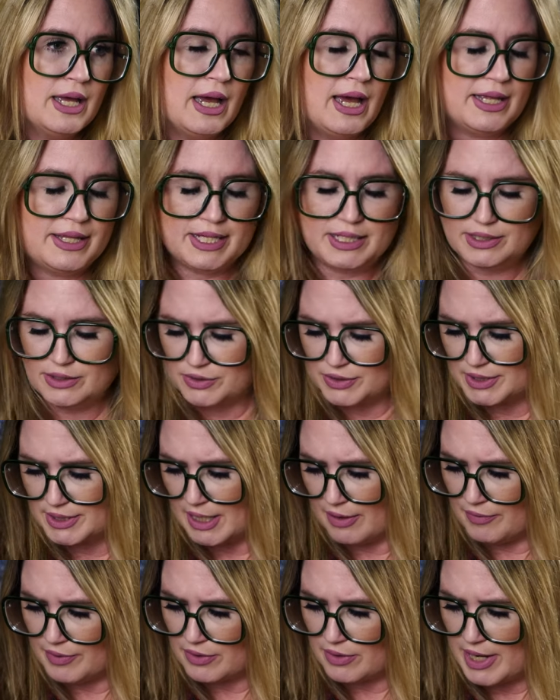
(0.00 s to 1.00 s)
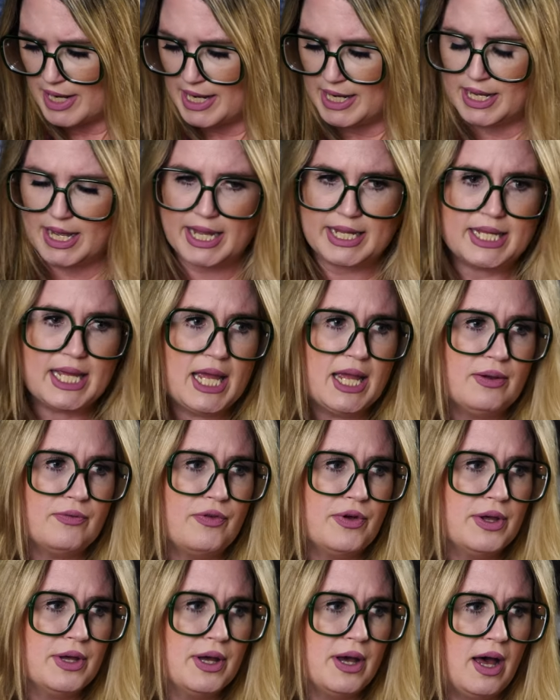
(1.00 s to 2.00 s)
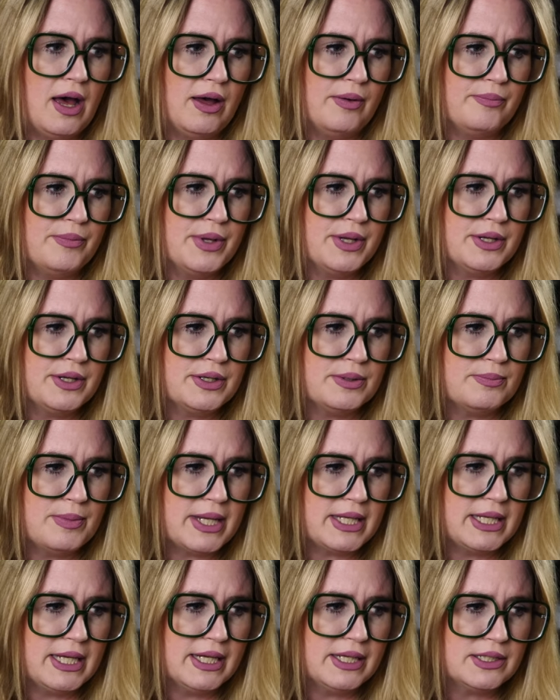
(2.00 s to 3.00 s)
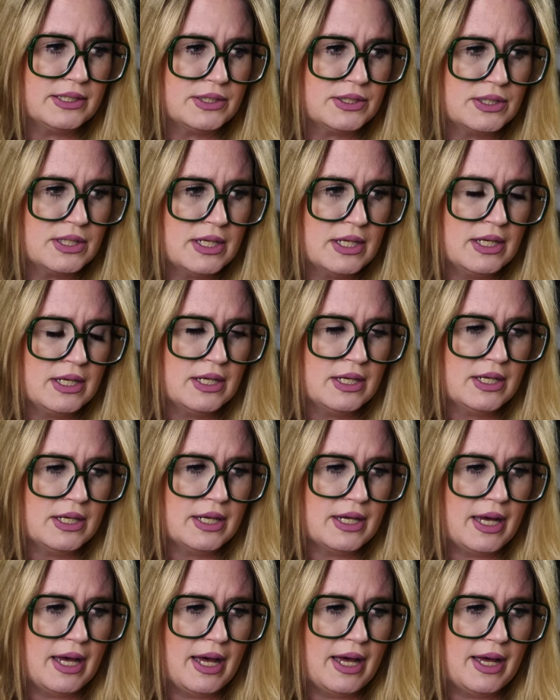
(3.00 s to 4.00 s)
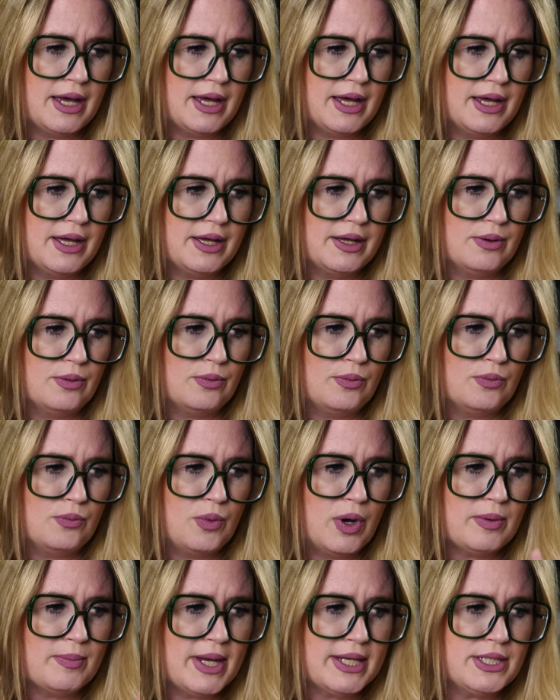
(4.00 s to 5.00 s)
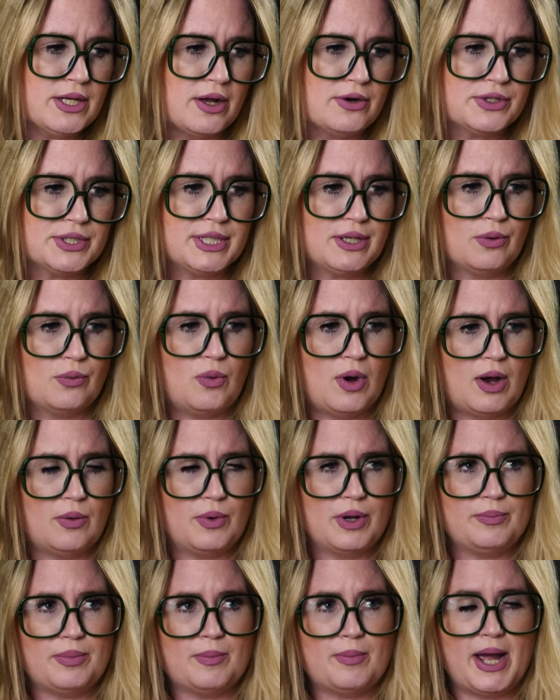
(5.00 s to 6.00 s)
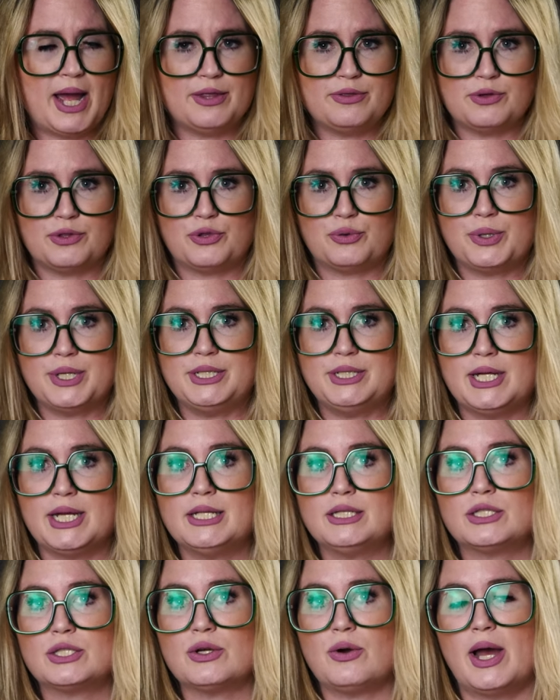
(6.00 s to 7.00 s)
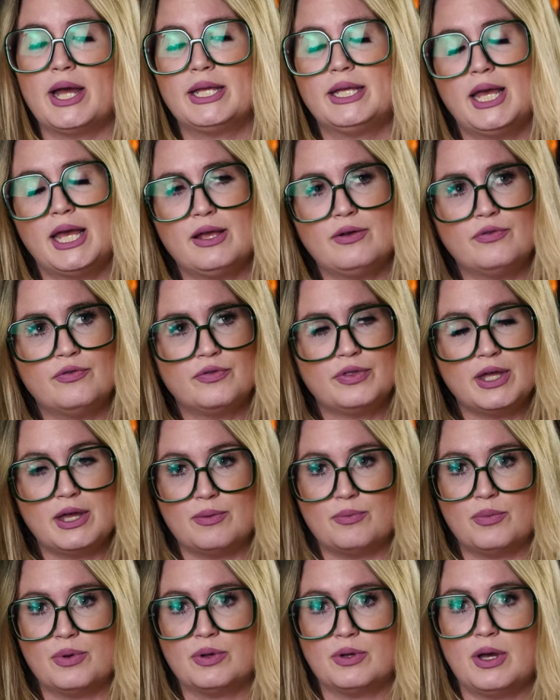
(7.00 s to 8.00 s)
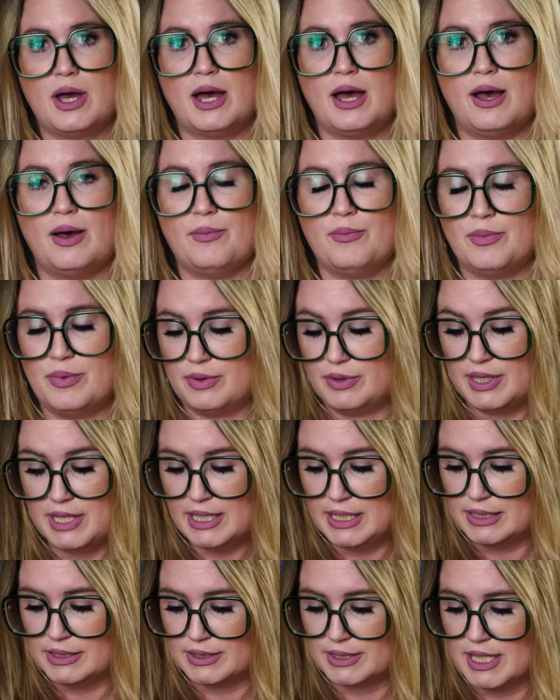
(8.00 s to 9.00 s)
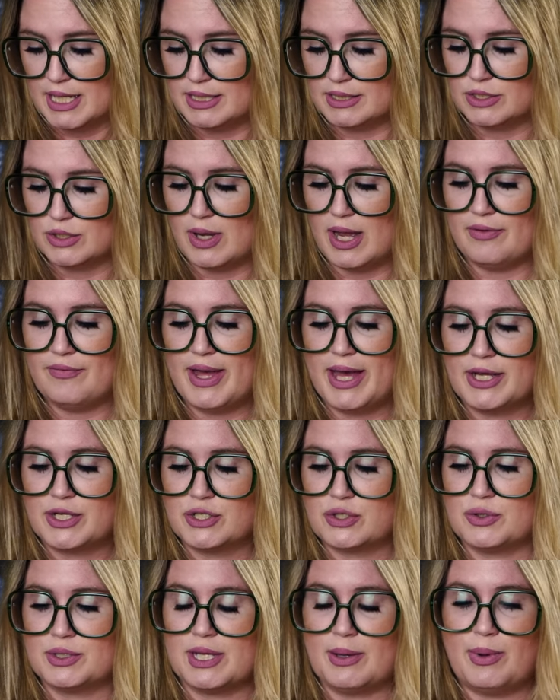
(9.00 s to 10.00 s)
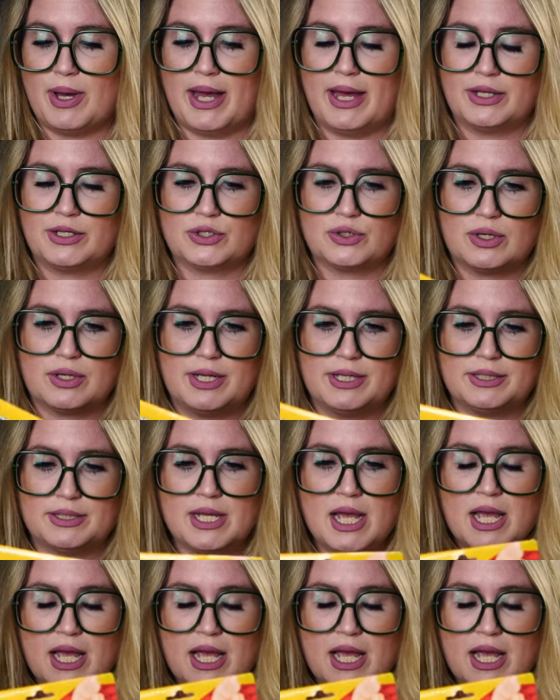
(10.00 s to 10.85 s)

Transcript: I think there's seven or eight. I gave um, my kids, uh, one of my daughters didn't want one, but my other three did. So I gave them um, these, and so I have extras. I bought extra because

========================

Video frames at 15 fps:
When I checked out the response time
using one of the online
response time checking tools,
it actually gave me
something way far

========================

◆ **Task requirements**
Would you output the lines above from the line holding "(0.00 s to 1.00 s)" up to and including the line holding "Transcript: I think", exactly and only those, with no pictures?

◆ **Exercise answer**
(0.00 s to 1.00 s)
(1.00 s to 2.00 s)
(2.00 s to 3.00 s)
(3.00 s to 4.00 s)
(4.00 s to 5.00 s)
(5.00 s to 6.00 s)
(6.00 s to 7.00 s)
(7.00 s to 8.00 s)
(8.00 s to 9.00 s)
(9.00 s to 10.00 s)
(10.00 s to 10.85 s)

Transcript: I think there's seven or eight. I gave um, my kids, uh, one of my daughters didn't want one, but my other three did. So I gave them um, these, and so I have extras. I bought extra because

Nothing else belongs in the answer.